Sampling axis extraction

This study extracts the sampling axis used in the iterative sampling of the model based on the skeleton of the model. The function of the sampling axis is to provide the sampling direction and correct for the distance between sampling points during sampling. Because there is no bifurcation in the sock model, the skeleton extraction method proposed by Shapira et al. is simplified.⁹ Thus, the skeleton extraction method is more targeted and the algorithm is simpler.² The method used to extract the sampling axis consists of the following six steps (see Figure 3).

Figure 3.

Model skeleton extraction: (a) input model; (b) inward projection; (c) fitting a two-dimensional (2D) point cloud; (d) extracting disordered skeleton points; (e) skeleton points are sorted and connected; and (f) sampling axis supplementary correction.

The first step is to use the Shapira method to calculate the shape diameter function value of each point (equation (1))⁹^,17 and project each point on the surface of the model along the opposite direction of its normal vector using the distance of the shape diameter function value to obtain the point cloud $T_{1}$ (Figure 3(b)).

pSDF v alue = \frac{\sum_{i = 0}^{n} w_{i} \times d_{i}}{\sum_{i = 0}^{n} w_{i}}

(1)

where

n

is the total number of rays emitted from a single vertex, and it is set to 30 by default;

w

is the weight of each ray, and its value is the reciprocal of the angle between the ray and the normal vector of the vertex; and

d

is the distance from a single vertex to the inner surface of the model at the other end of the ray from that vertex.

In the second step, the Lee method is used,¹⁴ and a 2D point cloud $T_{2}$ and multisegment disordered regression line $L$ are fitted using the moving least squares method (Figure 3(c)).
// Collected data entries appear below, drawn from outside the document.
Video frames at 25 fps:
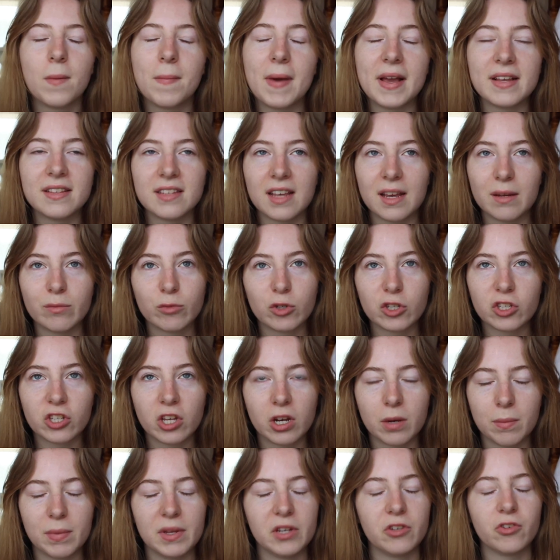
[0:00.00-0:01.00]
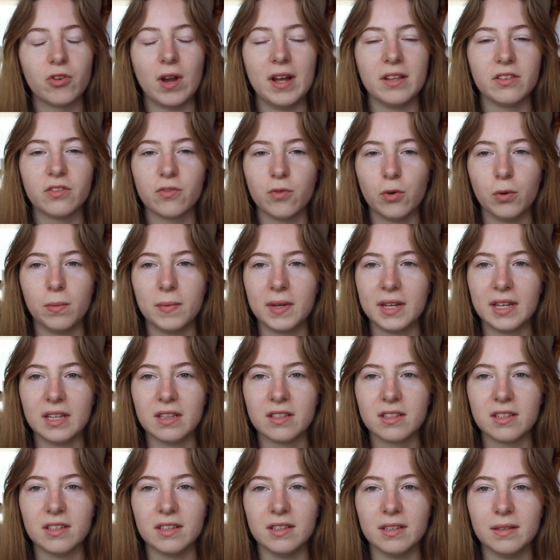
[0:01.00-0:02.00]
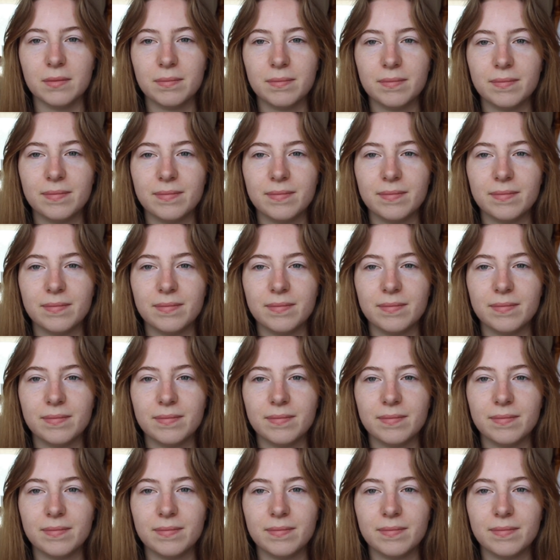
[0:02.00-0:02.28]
Well, basically I'm just going to be transforming into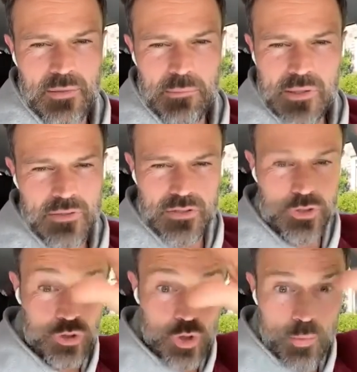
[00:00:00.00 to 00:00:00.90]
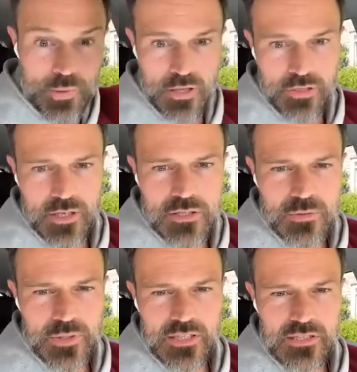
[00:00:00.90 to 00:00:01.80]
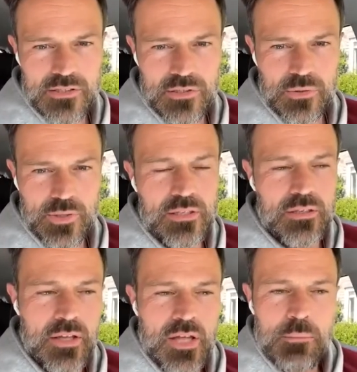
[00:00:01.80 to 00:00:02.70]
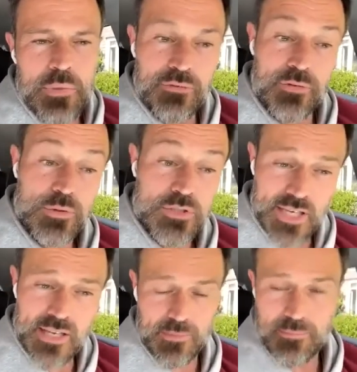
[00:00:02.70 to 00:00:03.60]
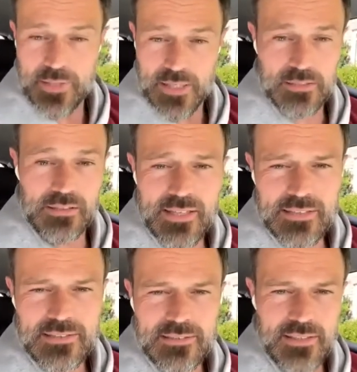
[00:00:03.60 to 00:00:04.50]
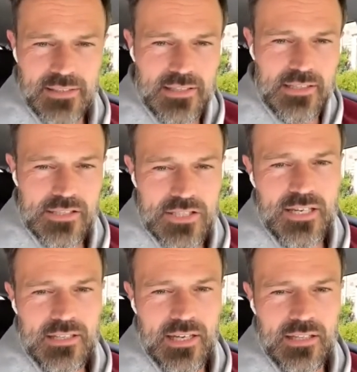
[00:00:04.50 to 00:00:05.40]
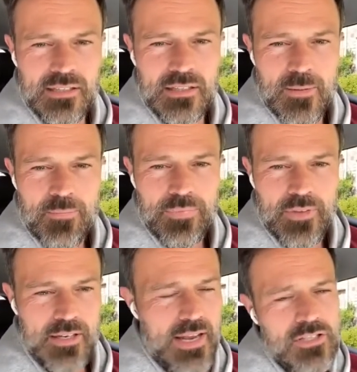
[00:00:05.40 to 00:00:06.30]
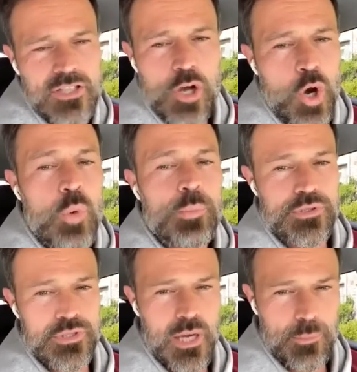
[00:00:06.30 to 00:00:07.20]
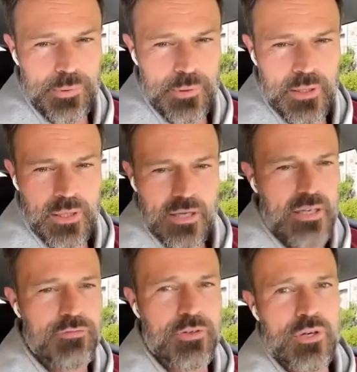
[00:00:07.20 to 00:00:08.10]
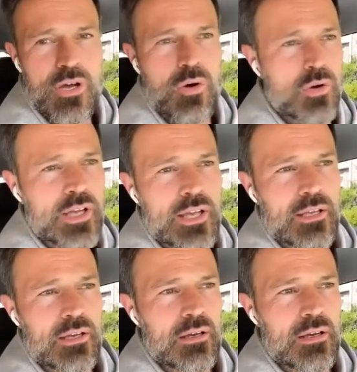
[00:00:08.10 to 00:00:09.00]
because there's so many things you need to do. But if you see them in a list and in an agenda, it actually opens up. And if you know, okay,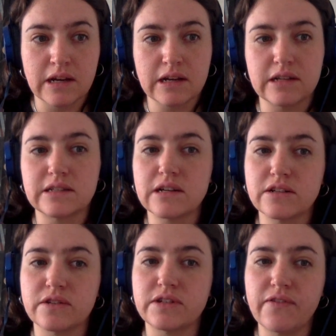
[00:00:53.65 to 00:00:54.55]
considered
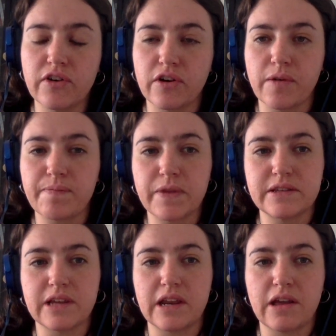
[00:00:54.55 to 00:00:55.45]
so difficult
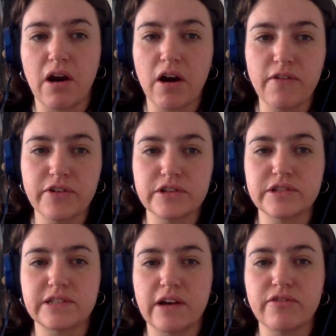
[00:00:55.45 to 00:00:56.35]
is that he offers
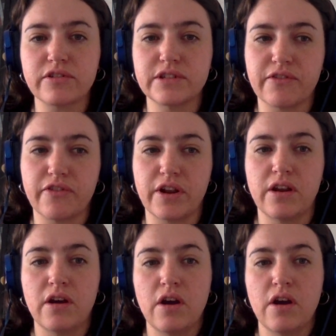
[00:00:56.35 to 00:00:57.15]
several different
The third step uses the distance between the point $p_{i}$ ( $p_{i} \in T_{2}$ ) in the point cloud $T_{2}$ and the regression line $l_{i}$ ( $l_{i} \in L$ ) as the judgment condition. All points $p_{e}$ that are close to the regression line $l_{i}$ in the point cloud $T_{2}$ are clustered to the vicinity of the regression line $l_{i}$ . The center point $P_{m}$ of all points in the cluster is considered as the starting point ( $P_{m} = \frac{\sum_{e = 0}^{n} P_{e}}{n}$ , where $n$ is the number of points in the cluster, $\sum_{e = 0}^{n} P_{e}$ is all the points in the cluster), and each point in the cluster is then judged. For the angle between the vector $P {}_{e}P_{m}$ , which is composed of $P_{e}$ and the starting point $P_{m}$ , and the regression line $l_{i}$ of the cluster, the point with the smallest angle is considered as the skeleton point obtained by the cluster and the starting point $s_{m}$ of the next iteration. The difference between vector $P {}_{e}s_{m}$ and $l_{i}$ is then calculated in the same way as the angle between them until it iterates to the boundary of the cluster. When the regression line $l_{i}$ is used as a vector to calculate the angle, the angles on the other side of the starting point $P_{m}$ and $l_{i}$ are greater than 90°. Therefore, it is necessary to iterate with the starting point $P_{m}$ in the opposite direction of the regression line to obtain all the skeleton points $s_{1}$ ( $s_{m} \in s_{1}$ ) of the cluster.

The fourth step repeats the operation of the third step for all clusters to obtain all the disordered skeleton points of the model ( $s_{1}$ , $s_{2}$ , $s_{3}$ … , $s_{n}$ ) (Figure 3(d)).

The fifth step reorders and connects the disordered skeleton points ( $s_{1}$ , $s_{2}$ , $s_{3}$ … , $s_{n}$ ) with the point closest to the midpoint $P_{1}$ of the sock ring as the first point of the skeleton, and the adjacent skeleton points are excluded to obtain the final ordered skeleton $S_{1}$ (Figure 3(e)).

In the sixth step, the skeleton $S_{1}$ cannot completely cover the sampling axis required for the model sampling, that is, there is a lack of a sampling axis at the sock top. Therefore, this study compares the starting point of the skeleton $S_{1}$ with the automatically obtained sock top ring center point $P_{1}$ . The final sampling axis $S_{2}$ is then connected (Figure 3(f)).

Segmentation of toe

In this study, the toe region is segmented based on the value of the shape diameter function. This study provides a segmentation method for the toe region of the sock model based on the normalized shape diameter function value. The specific method is as follows.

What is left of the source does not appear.